Abdurrahman El-Maliki
Borçlar hakkında şer-i hükme gelince:
Bireylerin borçlanmaları caizdir. Ebi Rafi' (ra)'den şöyle
dediği rivayet edilmiştir:
"Resulullah (sav) bir adamdan altı yaşında
bir deve karz (borç) aldı. Zekât develeri geldiğinde bana
adama aynı şekilde altı yaşında
bir deve ödememi emretti. Ben: "Develer arasında
ondan daha iyi ve yedi yaşında bir deveden başka deve
bulamıyorum dedim. Bunun üzerine Peygamber (sav) şöyle
buyurdu: "Sizin en hayırlınız ödemesi daha iyi olanınızdır."
Bu hadisi şerife göre her ferdin vatandaşlardan
veya yabancılardan dilediği kimseden ve dilediği miktarda borçlanması
caizdir. Çünkü borçlanmayı yasaklayıcı özel bir nass
gelmemiştir. Dolayısıyla nassın genelliği olduğu gibi
kalır. Ancak alınan borç ya da yardımlardan
herhangi biri zarara neden oluyorsa; "mubah olan bir bütünün
parçalarından yalnızca biri zarara neden oluyorsa, zarara neden
olan parça haram olur bütünün geri kalan kısmının
mubahlığı devam eder."
fıkıh kuralına göre borçlanma haram olur.
Devletin borçlanması,
bekletilmesi doğru olmayan ve borçlanılmadığı takdirde
fesatın çıkmasından veya ümmetin helak olmasından
korkulduğu durumlarda caizdir. Böylesi durumlarda devlet borç
alır, sonra da aldığı bu borçları insanlardan vergi
toplayarak veya devletin diğer gelir kaynaklarından öder. Fakat
bekletilmesinde herhangi bir sakınca olmayan, geciktirilmesinden
dolayı fesatın veya ümmetin helake veya zarara uğramasının söz
konusu olmadığı durumlarda devletin borçlanması caiz
değildir. Böylesi durumlarda
devletin
maliyesinde para toplanıncaya kadar
beklenir. Bu tür ihtiyaçları karşılamak için yeterli para
bulunduğu zaman harcama yapılır. Örneğin fakirler, miskinler
yolda kalmışlar ve cihad için yapılacak harcamalar Beytü'l
Malda para bulunsun bulunmasın karşılanması farz olan
harcamalardır. Bu tür harcamalar için ihtiyaç duyulduğu
durumda hazinede para
varsa hemen gerekli yerlere harcama yapılır. Eğer hazinede para
yoksa ve geciktirilmesi durumunda
fesatın çıkmasından korkuluyorsa devlet hemen borçlanır.
Geciktirilmesi durumunda
herhangi bir zararın
çıkması söz konusu değilse hazinede para toplanıncaya kadar
beklenir ve yeterli para toplandıktan sonra da gerekli yerlere
harcama yapılır. Örneğin askerlerin yiyecekleri, kâtipler, öğretmenler
ve kadılar gibi devlet memurlarının maaşlarının ödenmesi
gibi durumlarla karşılaşıldığı zaman Beytü'l Malda para
bulunsa da bulunmasa
da bu tür harcamalar bekletilmeden karşılanır. Beytü'l Malda
para bulunursa hemen gerekli
yerlere harcanması gerekir. Beytü'l Malda para bulunmazsa ve
geciktirilmesi durumunda da zarara neden olacağından korkulursa
gerekli harcamaları
karşılayabilmek için devlet Müslümanlardan borçlanarak
gerekli parayı toplar. Eğer geciktirildiği zaman herhangi bir
zararın olmasından korkulmazsa para toplanıncaya kadar ödemeler
geciktirilir ve toplandığı zaman gerekli yerlere harcama yapılır.

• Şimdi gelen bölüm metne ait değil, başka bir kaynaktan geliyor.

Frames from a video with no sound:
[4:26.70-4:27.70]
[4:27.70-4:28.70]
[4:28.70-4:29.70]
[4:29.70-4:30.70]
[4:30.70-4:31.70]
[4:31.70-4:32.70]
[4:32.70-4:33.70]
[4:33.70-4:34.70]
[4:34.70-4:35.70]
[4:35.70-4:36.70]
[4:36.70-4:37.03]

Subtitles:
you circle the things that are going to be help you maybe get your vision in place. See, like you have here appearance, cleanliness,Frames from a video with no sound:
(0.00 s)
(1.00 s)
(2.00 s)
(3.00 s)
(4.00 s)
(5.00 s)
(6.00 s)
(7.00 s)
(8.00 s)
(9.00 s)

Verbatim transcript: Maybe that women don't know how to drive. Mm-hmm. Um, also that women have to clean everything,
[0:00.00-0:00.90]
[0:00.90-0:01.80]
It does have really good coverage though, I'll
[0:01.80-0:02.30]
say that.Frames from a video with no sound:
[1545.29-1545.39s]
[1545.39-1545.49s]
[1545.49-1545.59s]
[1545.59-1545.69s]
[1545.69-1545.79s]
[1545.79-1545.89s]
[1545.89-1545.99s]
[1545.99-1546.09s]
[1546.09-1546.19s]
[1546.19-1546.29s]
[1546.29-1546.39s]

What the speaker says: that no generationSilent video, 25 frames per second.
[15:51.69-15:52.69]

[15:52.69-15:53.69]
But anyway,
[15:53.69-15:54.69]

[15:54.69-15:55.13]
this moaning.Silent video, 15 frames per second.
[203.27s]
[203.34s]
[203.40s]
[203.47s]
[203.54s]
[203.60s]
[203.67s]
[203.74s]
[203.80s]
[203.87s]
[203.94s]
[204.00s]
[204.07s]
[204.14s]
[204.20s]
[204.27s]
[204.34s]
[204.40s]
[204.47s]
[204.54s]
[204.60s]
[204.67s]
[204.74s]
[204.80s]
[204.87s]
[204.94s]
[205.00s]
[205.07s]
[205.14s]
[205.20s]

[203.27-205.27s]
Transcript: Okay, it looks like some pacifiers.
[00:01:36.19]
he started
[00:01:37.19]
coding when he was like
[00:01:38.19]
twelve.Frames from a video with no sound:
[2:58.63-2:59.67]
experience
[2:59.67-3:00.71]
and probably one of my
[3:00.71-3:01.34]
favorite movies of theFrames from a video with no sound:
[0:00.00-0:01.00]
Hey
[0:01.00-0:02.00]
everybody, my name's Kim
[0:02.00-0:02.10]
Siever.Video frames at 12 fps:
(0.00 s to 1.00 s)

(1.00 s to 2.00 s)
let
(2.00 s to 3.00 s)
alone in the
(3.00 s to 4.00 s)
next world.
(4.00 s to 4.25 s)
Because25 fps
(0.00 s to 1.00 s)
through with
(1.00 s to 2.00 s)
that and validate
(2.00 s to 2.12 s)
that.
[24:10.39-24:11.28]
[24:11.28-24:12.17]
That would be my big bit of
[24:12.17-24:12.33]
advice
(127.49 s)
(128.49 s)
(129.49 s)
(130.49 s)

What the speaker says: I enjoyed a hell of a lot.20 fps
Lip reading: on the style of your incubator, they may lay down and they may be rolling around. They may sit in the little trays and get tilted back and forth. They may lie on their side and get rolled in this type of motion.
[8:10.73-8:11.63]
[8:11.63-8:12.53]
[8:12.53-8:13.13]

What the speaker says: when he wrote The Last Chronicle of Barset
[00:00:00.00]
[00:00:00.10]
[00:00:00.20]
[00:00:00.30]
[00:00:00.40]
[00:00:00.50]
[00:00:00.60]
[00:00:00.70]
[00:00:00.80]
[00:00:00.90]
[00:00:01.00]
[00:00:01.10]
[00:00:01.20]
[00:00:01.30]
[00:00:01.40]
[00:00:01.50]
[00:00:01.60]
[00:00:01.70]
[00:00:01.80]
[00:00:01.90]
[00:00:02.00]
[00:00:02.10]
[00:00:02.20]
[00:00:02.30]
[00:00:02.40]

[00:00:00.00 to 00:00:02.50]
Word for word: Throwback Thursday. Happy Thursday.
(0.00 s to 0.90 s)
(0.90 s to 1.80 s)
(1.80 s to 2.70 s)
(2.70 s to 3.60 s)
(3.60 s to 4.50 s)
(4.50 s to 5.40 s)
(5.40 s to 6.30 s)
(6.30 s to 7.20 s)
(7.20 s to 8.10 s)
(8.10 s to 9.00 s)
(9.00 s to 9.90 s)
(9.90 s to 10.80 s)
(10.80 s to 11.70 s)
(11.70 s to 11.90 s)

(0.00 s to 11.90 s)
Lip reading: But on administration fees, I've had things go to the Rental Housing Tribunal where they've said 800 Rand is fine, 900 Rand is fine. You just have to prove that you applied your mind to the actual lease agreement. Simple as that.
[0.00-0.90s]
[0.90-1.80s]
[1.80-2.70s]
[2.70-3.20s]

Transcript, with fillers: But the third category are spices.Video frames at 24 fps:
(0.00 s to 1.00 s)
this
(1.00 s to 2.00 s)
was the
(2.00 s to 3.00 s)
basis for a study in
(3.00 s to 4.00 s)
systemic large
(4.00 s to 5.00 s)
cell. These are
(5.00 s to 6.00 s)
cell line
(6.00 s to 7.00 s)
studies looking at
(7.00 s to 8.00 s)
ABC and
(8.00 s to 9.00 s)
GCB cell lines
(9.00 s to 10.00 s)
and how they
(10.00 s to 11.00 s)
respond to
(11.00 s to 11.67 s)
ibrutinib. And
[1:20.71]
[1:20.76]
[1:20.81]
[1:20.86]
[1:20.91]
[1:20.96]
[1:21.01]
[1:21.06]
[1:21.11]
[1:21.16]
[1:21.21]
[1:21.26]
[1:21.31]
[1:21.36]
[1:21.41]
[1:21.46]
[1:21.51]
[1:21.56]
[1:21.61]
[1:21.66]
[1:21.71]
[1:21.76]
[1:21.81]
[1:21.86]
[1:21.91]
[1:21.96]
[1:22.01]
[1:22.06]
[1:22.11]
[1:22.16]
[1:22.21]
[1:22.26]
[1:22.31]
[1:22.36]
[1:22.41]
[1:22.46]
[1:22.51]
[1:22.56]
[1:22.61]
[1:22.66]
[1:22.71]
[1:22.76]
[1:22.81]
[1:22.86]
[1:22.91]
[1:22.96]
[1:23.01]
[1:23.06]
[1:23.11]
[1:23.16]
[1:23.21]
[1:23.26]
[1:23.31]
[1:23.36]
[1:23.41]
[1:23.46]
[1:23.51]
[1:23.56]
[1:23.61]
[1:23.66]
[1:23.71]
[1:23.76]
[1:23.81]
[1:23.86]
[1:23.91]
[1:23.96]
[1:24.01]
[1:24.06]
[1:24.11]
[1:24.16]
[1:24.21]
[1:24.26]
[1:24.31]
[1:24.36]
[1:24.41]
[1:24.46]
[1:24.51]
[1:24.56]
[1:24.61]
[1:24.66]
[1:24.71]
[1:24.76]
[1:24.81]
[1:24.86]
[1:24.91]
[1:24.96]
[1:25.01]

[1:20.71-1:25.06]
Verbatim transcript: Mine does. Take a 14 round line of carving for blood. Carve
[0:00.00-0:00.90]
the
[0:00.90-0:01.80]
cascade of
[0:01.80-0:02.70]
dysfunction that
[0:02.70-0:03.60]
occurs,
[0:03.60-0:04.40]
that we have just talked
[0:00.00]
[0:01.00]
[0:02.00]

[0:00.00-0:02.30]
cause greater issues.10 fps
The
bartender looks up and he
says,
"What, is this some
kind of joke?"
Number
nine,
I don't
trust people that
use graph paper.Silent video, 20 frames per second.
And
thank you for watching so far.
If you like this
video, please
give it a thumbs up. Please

Örneğin açlık, tufan, deprem veya düşman saldırısı gibi
aniden gelişen olaylarla
karşılaşıldığı zaman Beytü'l Malda para bulunsun bulunmasın
o anda gerekli harcamaların yapılması gerekir. Eğer Beytü'l
Malda para bulunursa harcama Beytü'l Maldaki paradan karşılanır,
para bulunmazsa ve de zarara neden olmasından
korkulursa devletin borçlanması yoluyla gerekli harcama
yapılır.
Bu olaylar ve benzeri durumlarda gerekli
harcamaları yapabilmek için devlet borçlanır. Ancak bunların
dışındaki durumlarda devlet borçlanmaz. Örneğin yolların
yapılması, su işleri, okulların ve hastanelerin inşası gibi
bayındırlıkla ilgili birtakım işlerin yapılması için
devlet borçlanma yoluna gitmez. Ancak ümmet, bunların
yokluğundan dolayı zarara uğrayacaksa ve devletin
de parası yoksa bu projelerin finansmanını sağlamak için
Müslümanlardan alınmak üzere devletin vergi koyması farz
olur. Vergilendirme yoluyla topladığı bu para ile devlet, yukarıda
saydığımız türden işleri yerine getirir.
Ancak var olan bir yola ilaveten ikinci bir yolun
veya ikinci bir hastanenin açılması gibi var olanlarla yetinmenin
mümkün olduğu durumlarda devletin kasasında para varsa devlet,
bu türden projeleri yerine
getirmeye kalkışır. Devletin kasasında para yoksa böylesi
projeleri yapabilmek için devletin
vergilendirme yoluna gitmesi doğru olmaz. Elbette ki böylesi
projeleri finanse edebilmek
için devletin borçlanma yoluna gitmesi ise öncelikle
yanlıştır, doğru değildir. Üretime yönelik projeler de
aynen bayındırlık projeleri gibidir. Bunlar, devletin
borçlanmasını gerektirecek türden işlerden
değildir. Üretim, bayındırlık ve benzeri projelerin
finansmanını sağlamak için devletin borçlanması
kesinlikle caiz değildir. Ancak yokluğundan
dolayı ümmetin zarara uğraması söz konusu
olacaksa bunların finansmanını karşılayabilmek
için devletin insanlardan vergi alması gerekir.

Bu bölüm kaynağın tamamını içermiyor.